Personnel of the Syrian Government’s General State Security at a checkpoint in Homs city, January 8, 2025 (Omar Haj Kadour/AFP)


An Uncertain Return to Liberated Damascus


As Syria’s post-Assad Government tries to establish its authority and the US announces the lifting of sanctions, Syria Direct’s Natacha Danon reports on the killings of civilians in Homs city.

The violence in late April followed that in western Syria, slaying hundreds of people, in March and accompanied clashes between armed factions near Damascus.

Residents describe masked and armed men, dressed in away, taking away relatives from their homes.

In some cases, they asked for men by name. In others, they asked if those at home were Alawites, the religious sect of which Bashar al-Assad and many in his regime were members.

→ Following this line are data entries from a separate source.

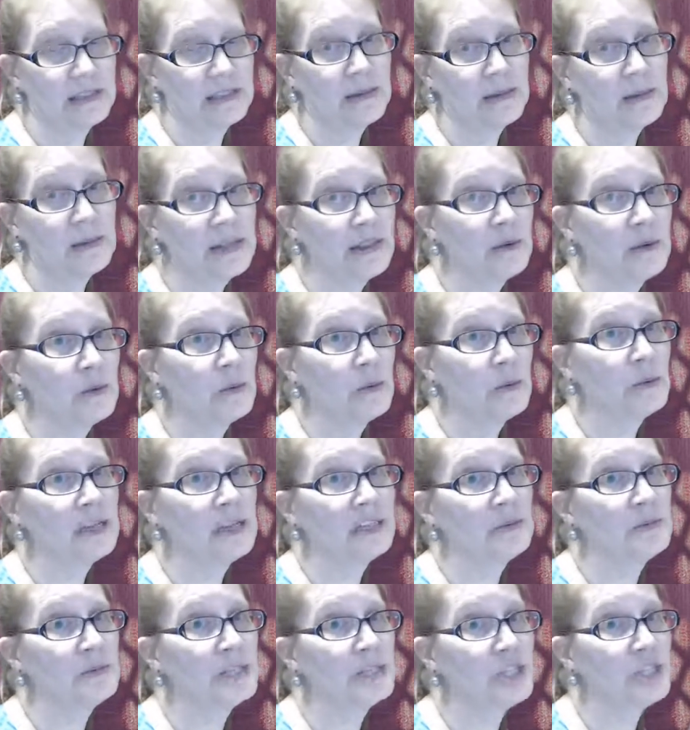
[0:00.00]
Does that mean they were
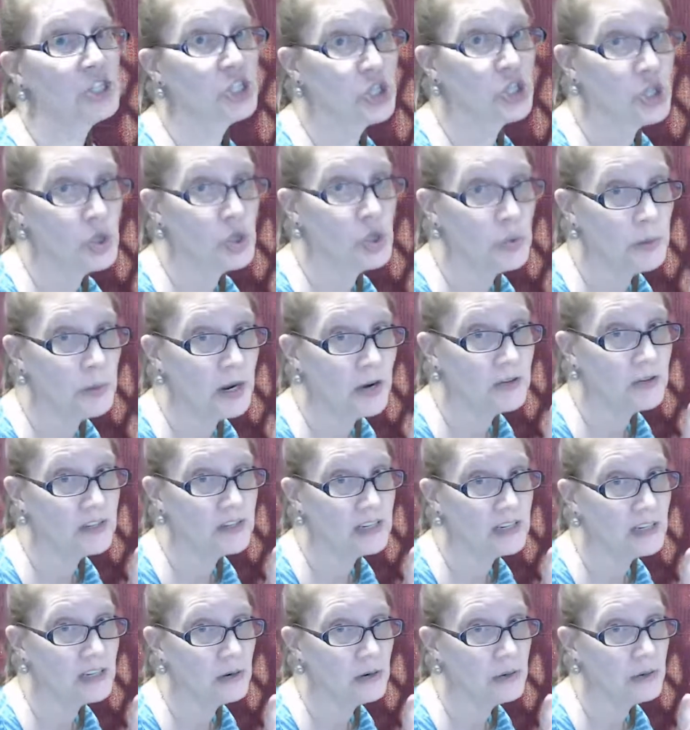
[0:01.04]
meant to be two pairs
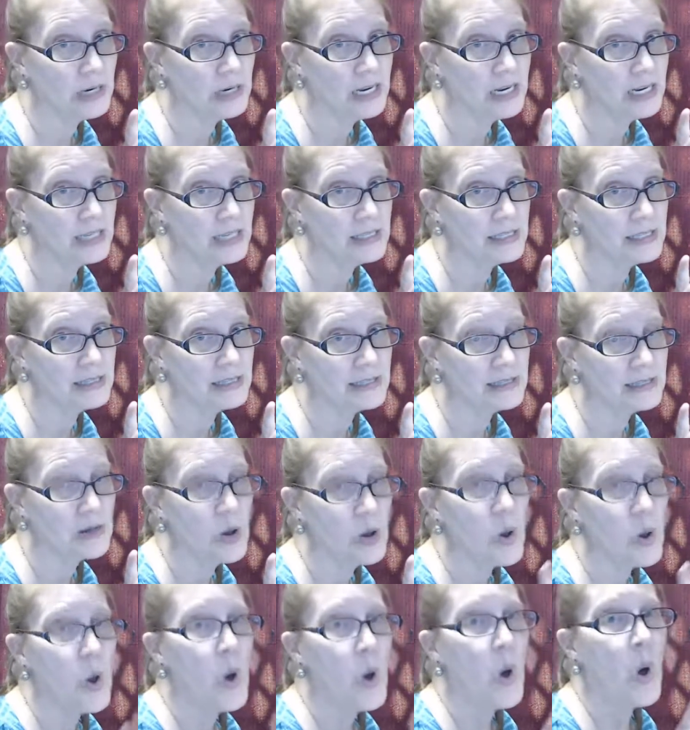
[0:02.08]
of earrings
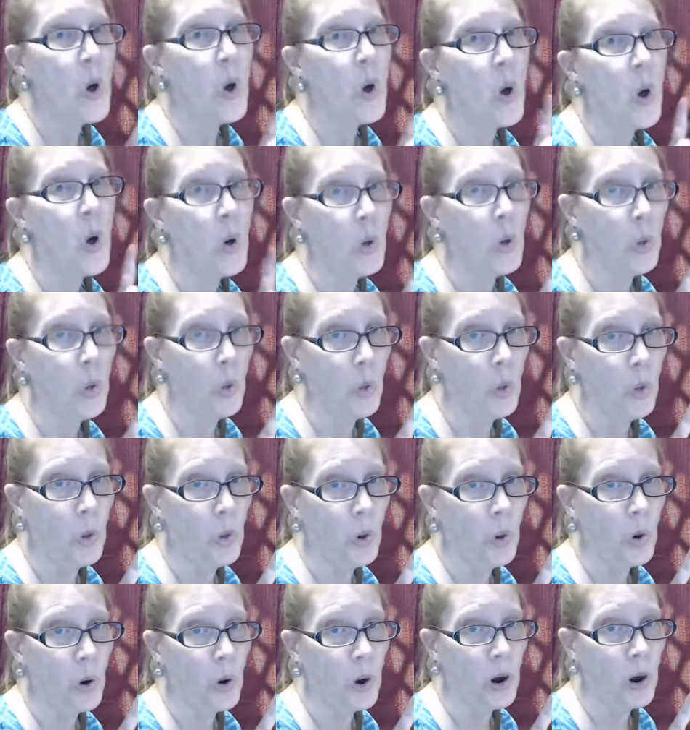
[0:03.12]

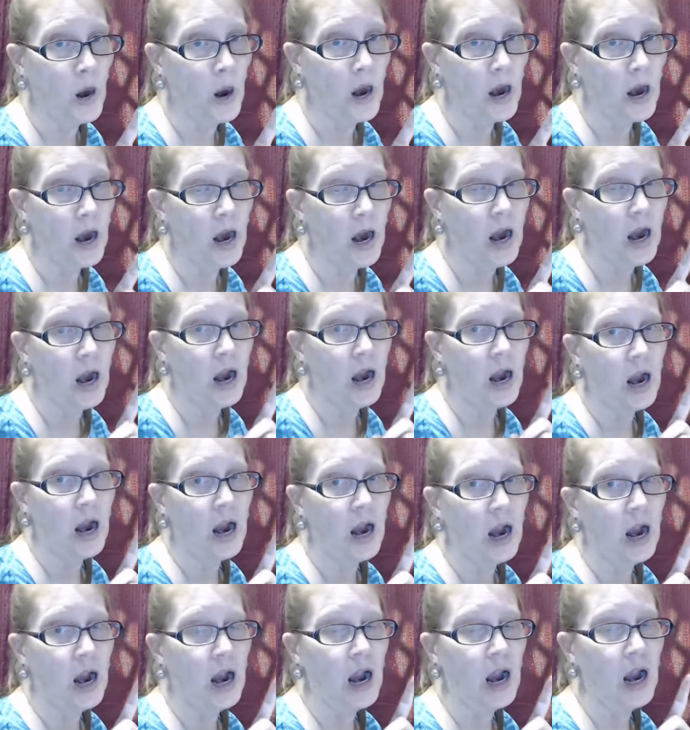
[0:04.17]
or
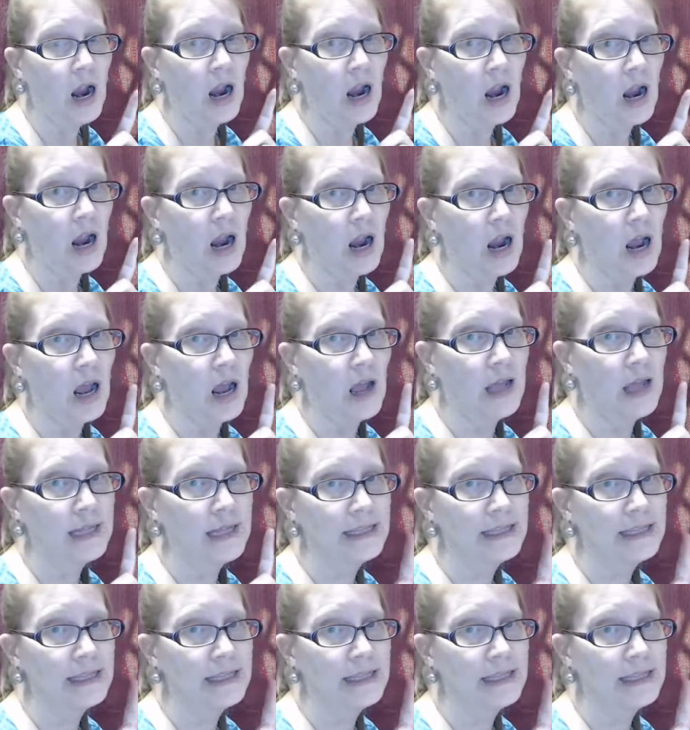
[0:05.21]
a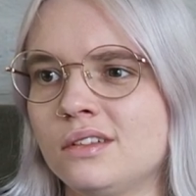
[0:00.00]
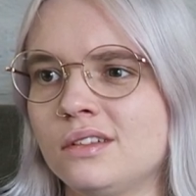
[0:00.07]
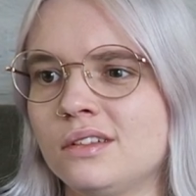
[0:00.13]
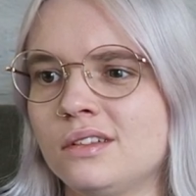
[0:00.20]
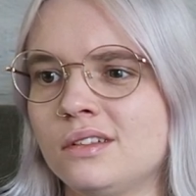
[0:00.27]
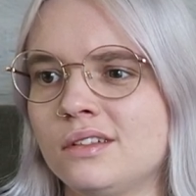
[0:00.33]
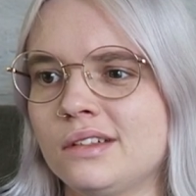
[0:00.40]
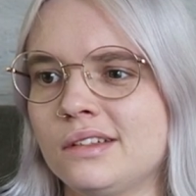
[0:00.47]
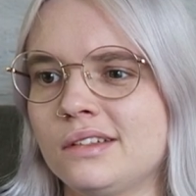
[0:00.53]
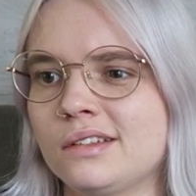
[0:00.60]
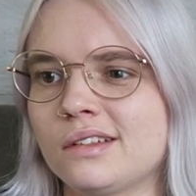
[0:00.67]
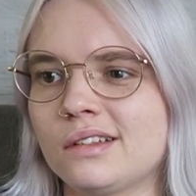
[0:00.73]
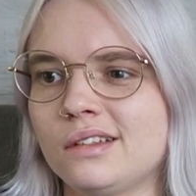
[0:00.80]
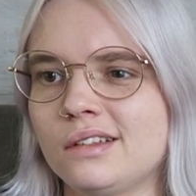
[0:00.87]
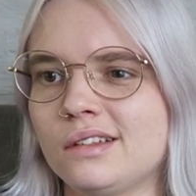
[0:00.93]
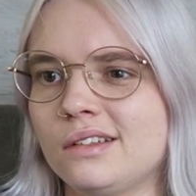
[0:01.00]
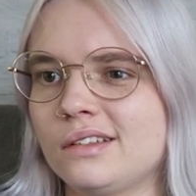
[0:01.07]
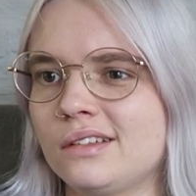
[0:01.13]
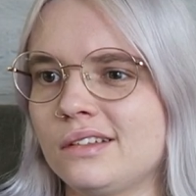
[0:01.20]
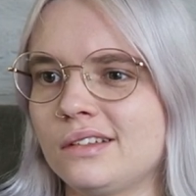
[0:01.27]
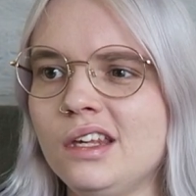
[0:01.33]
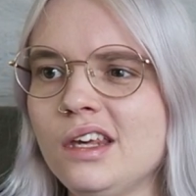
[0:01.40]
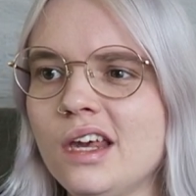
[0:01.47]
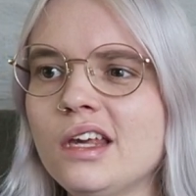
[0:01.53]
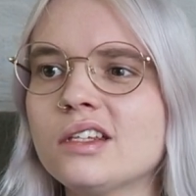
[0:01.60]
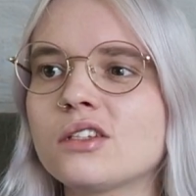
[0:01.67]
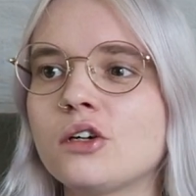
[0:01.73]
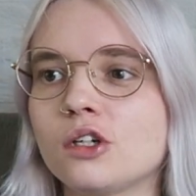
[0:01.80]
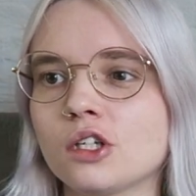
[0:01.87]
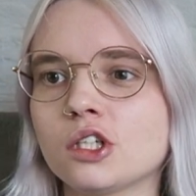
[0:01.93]
will always. He
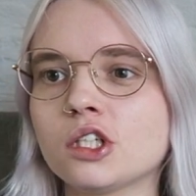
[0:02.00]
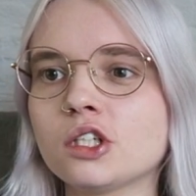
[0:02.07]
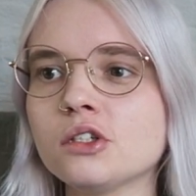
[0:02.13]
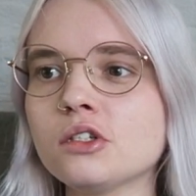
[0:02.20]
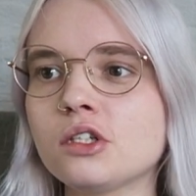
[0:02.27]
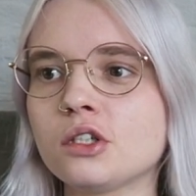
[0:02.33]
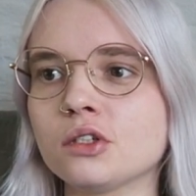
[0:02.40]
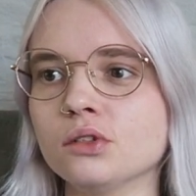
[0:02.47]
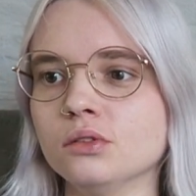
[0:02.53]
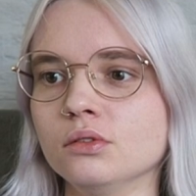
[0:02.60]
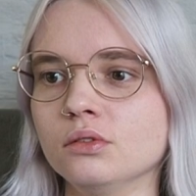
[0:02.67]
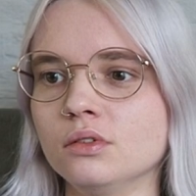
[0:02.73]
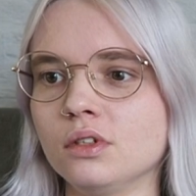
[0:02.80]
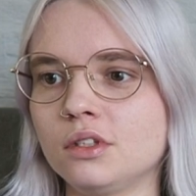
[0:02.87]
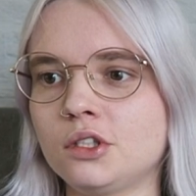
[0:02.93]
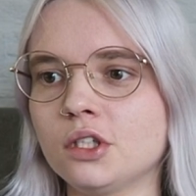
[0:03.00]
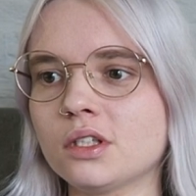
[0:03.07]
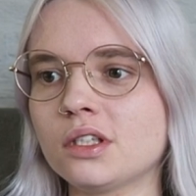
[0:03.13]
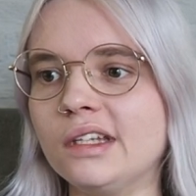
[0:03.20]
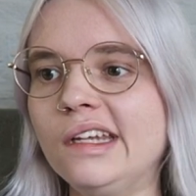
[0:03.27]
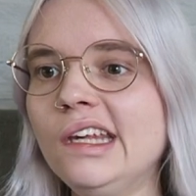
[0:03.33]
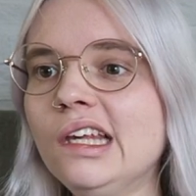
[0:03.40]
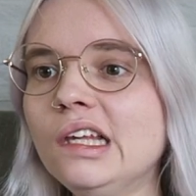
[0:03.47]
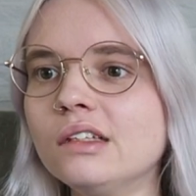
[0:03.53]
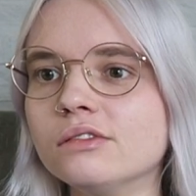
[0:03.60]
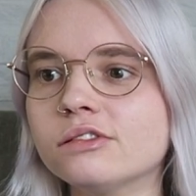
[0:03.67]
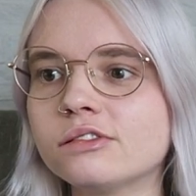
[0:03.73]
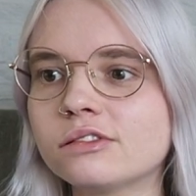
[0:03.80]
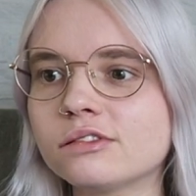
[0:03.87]
is gonna shoot you. Just leave.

Sometimes the raiders said they were part of Damascus’s security forces. In other cases, they gave no clue to their identity.

Some families discovered, after long searches, that their relatives had been shot and killed. At least 20 civilians were slain over six days.

The murders included both “targeted assassinations of individuals previously affiliated with the Assad regime” and “random killings suspected to be driven by sectarian and retaliatory motives,” assessed the Syrian Network for Human Rights.

Between January and the end of April, there were extrajudicial killings of at least 361 civilians in Homs and Hama provinces, said SNHR. Most were in areas inhabited by Alawites.

One relative of a seized man says:

We were optimistic about an amnesty, equal justice, and supposed democracy. All this talk isn’t true.

As Alawites, we suffered in the time of Bashar al-Assad, and we’ve suffered with the current regime.

Another speaks of how water engineer Mahmoud Hamed al-Dib, 69, went to work one day and did not return.

There was no reason to target him. We want to know who the killer is, who is causing these problems. Even the civil defense who brought the body did not say where they brought it from. What is the reason for the secrecy?

In January, President Ahmad al-Sharaa said the Government was “seeking transitional justice and preventing revenge attacks”. In February, he pledged to establish a transitional justice body, but it has yet to be announced. An independent commission is investigatng the killings in western Syria; however, its initial 30-day deadline has been extended to early July.